== Your task ==
Only the pictures should be dropped; copy the rest of the entries exactly.
BEGIN Stored data
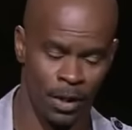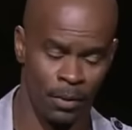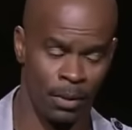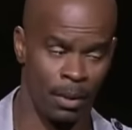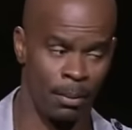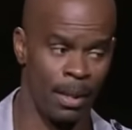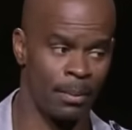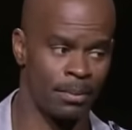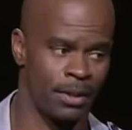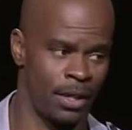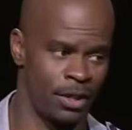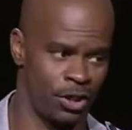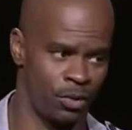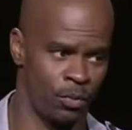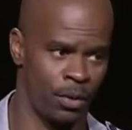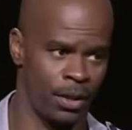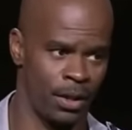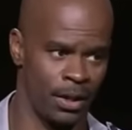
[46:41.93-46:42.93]
And when they
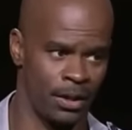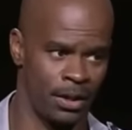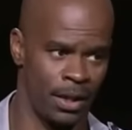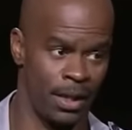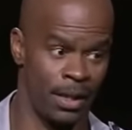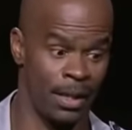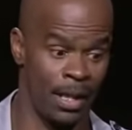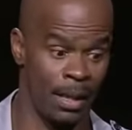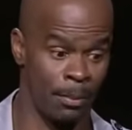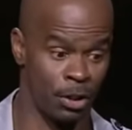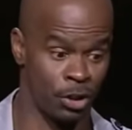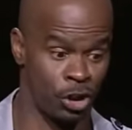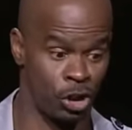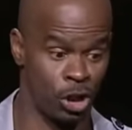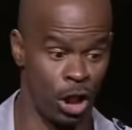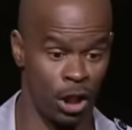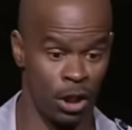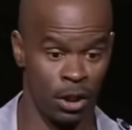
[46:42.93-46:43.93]
baptize you, what do they say? In the name of the
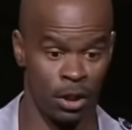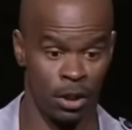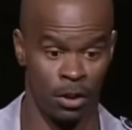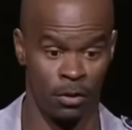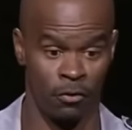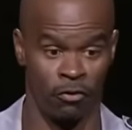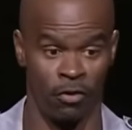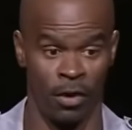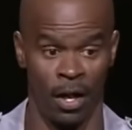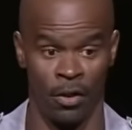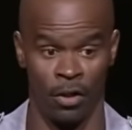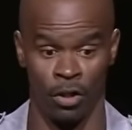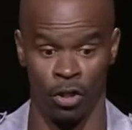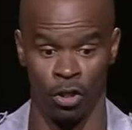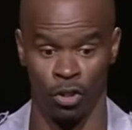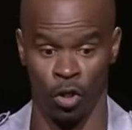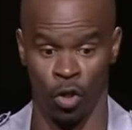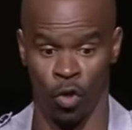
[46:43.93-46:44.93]
Son, the
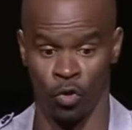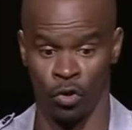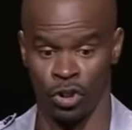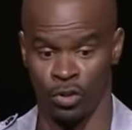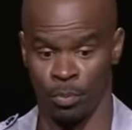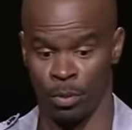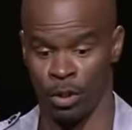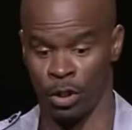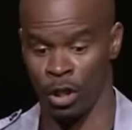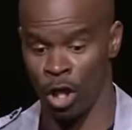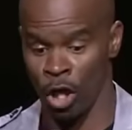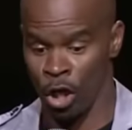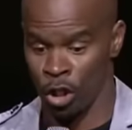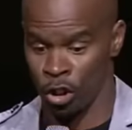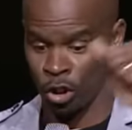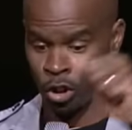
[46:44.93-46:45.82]
Father, the Holy Spirit,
END Stored data
== Response for this exercise ==
[46:41.93-46:42.93]
And when they
[46:42.93-46:43.93]
baptize you, what do they say? In the name of the
[46:43.93-46:44.93]
Son, the
[46:44.93-46:45.82]
Father, the Holy Spirit,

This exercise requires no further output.